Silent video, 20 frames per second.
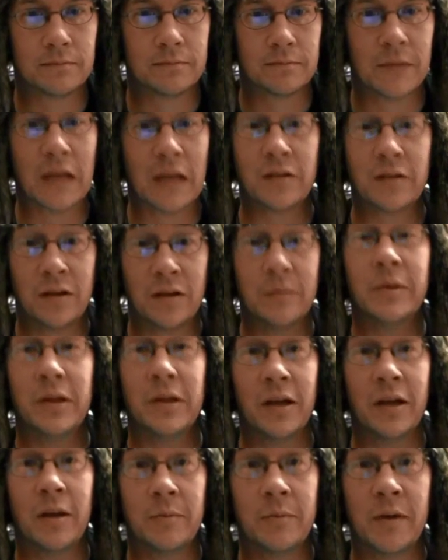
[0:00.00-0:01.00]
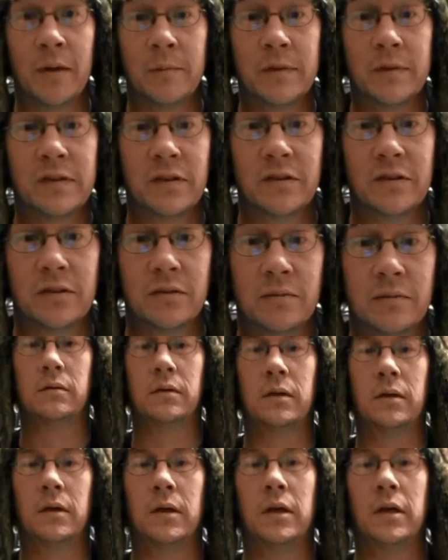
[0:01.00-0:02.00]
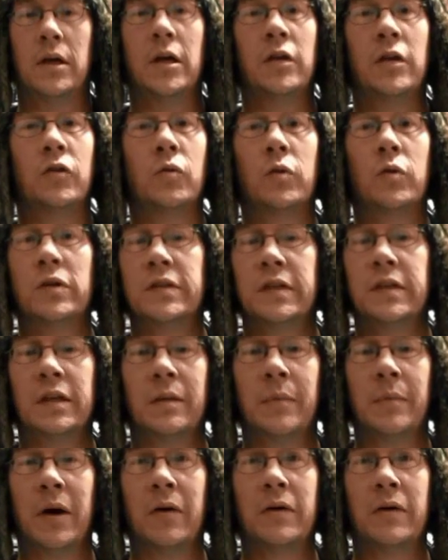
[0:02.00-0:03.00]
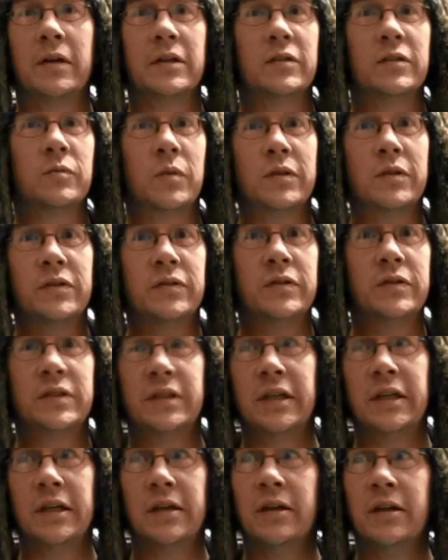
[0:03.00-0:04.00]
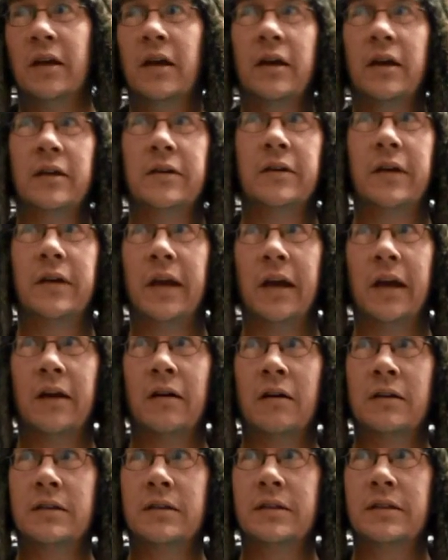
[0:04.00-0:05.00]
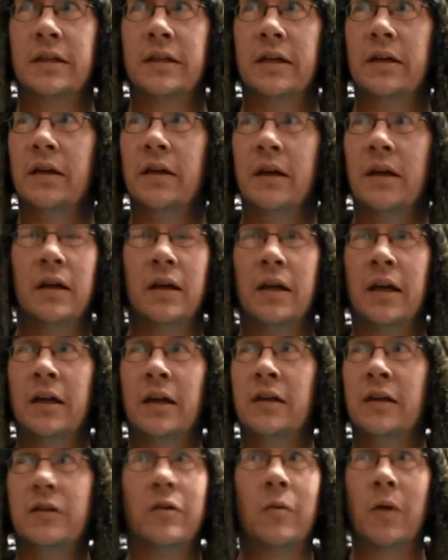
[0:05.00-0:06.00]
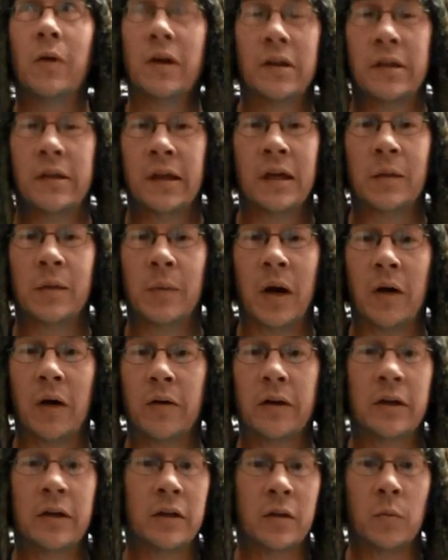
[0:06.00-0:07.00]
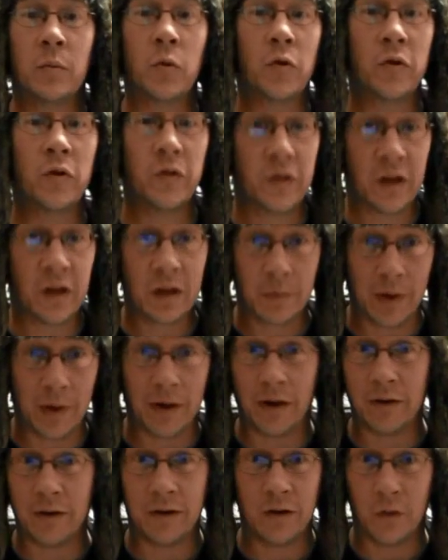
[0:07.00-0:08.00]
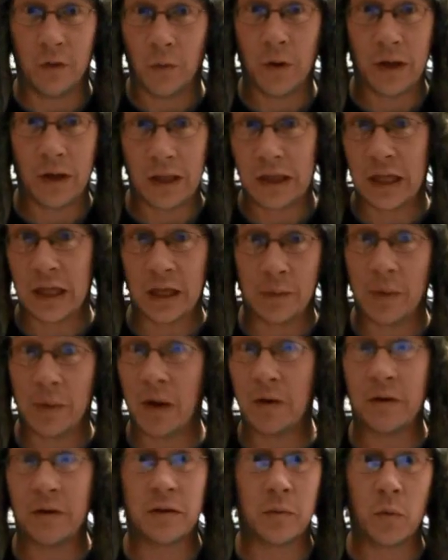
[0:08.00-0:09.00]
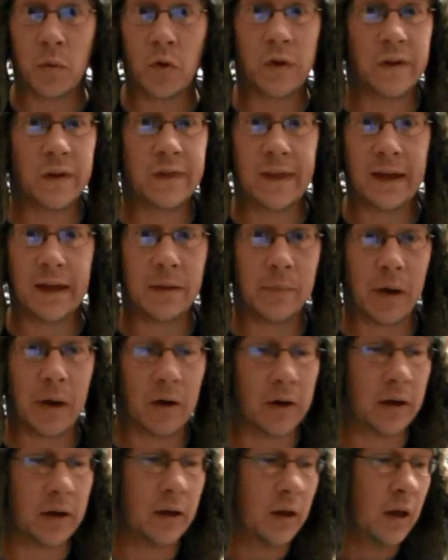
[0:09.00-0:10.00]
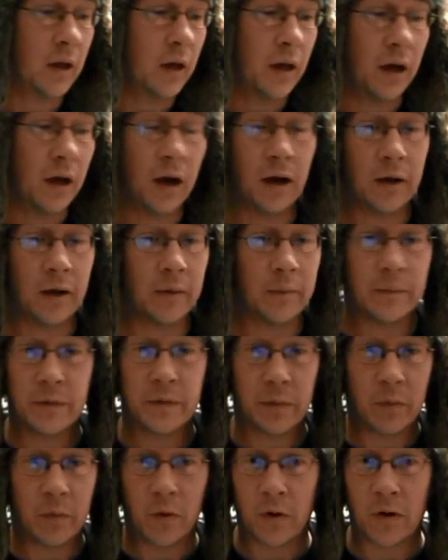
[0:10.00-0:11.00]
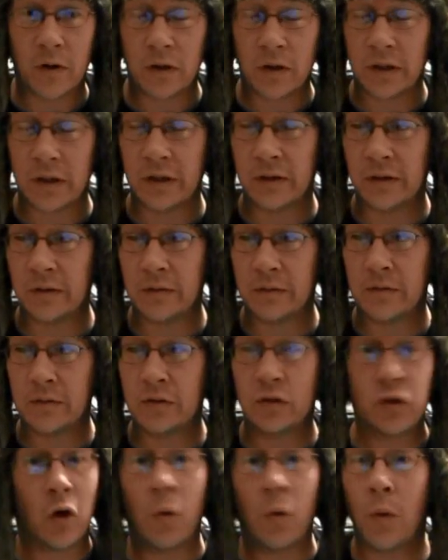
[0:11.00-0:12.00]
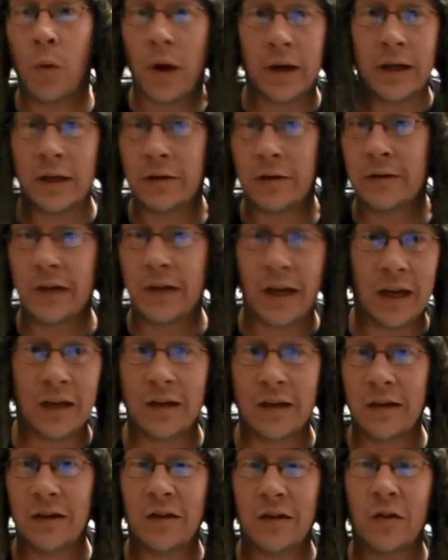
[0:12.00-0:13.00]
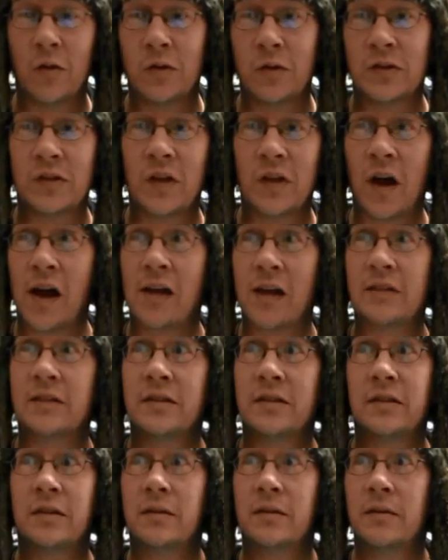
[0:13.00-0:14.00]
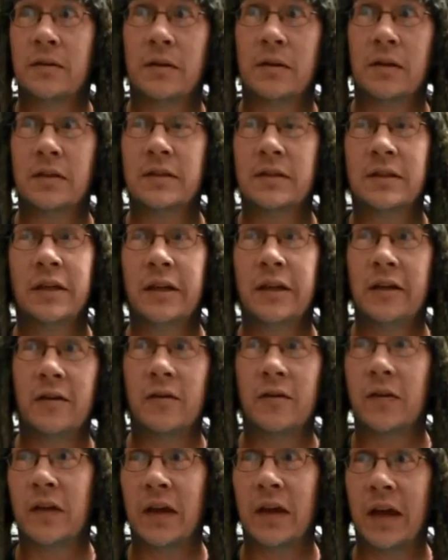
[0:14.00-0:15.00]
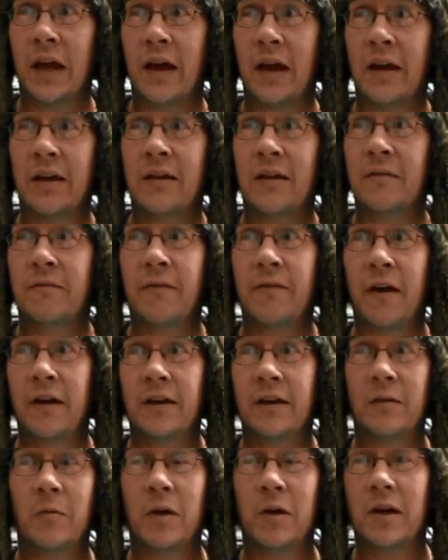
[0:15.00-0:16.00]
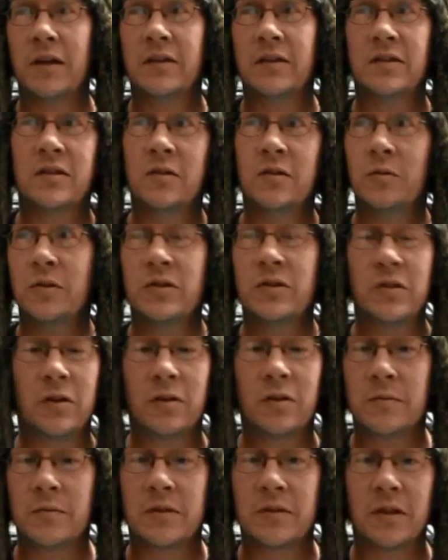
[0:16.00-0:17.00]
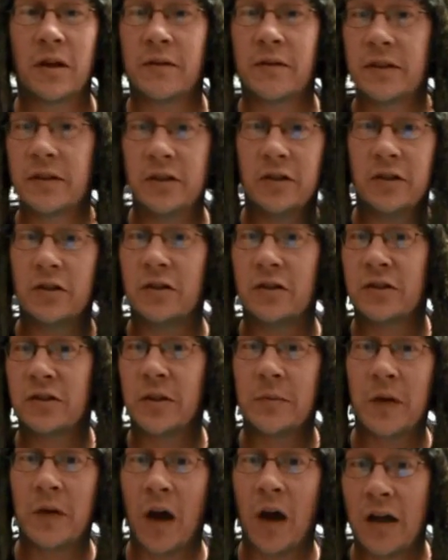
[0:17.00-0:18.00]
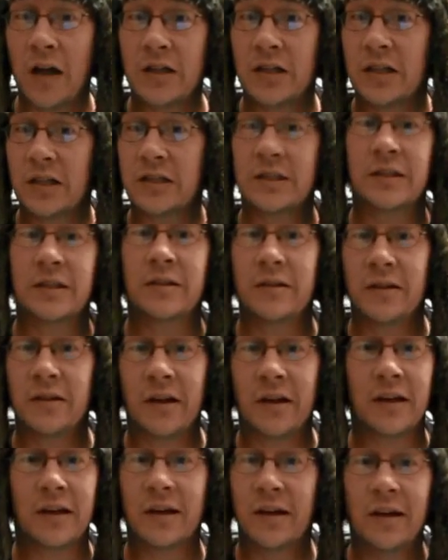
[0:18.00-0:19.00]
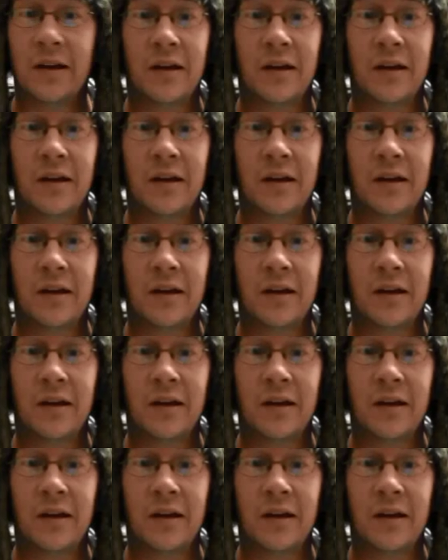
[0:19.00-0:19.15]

That's going to be a game time decision. And the worst thing about it is once you see it, you can't unsee it. And you don't want to think about it. And the more you think about how you don't want to think about it, the more you think about it. The more you don't want to entertain those thoughts, the sneakier they get in finding ways to insert themselves into your subconscious. And they're like,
____
**Task to complete**
All that is wanted is an exact copy of the lines from the line bearing "[0:15.00-0:16.00]" through the final line of the entries, including both ends but no pictures.

**Answer below**
[0:15.00-0:16.00]
[0:16.00-0:17.00]
[0:17.00-0:18.00]
[0:18.00-0:19.00]
[0:19.00-0:19.15]

That's going to be a game time decision. And the worst thing about it is once you see it, you can't unsee it. And you don't want to think about it. And the more you think about how you don't want to think about it, the more you think about it. The more you don't want to entertain those thoughts, the sneakier they get in finding ways to insert themselves into your subconscious. And they're like,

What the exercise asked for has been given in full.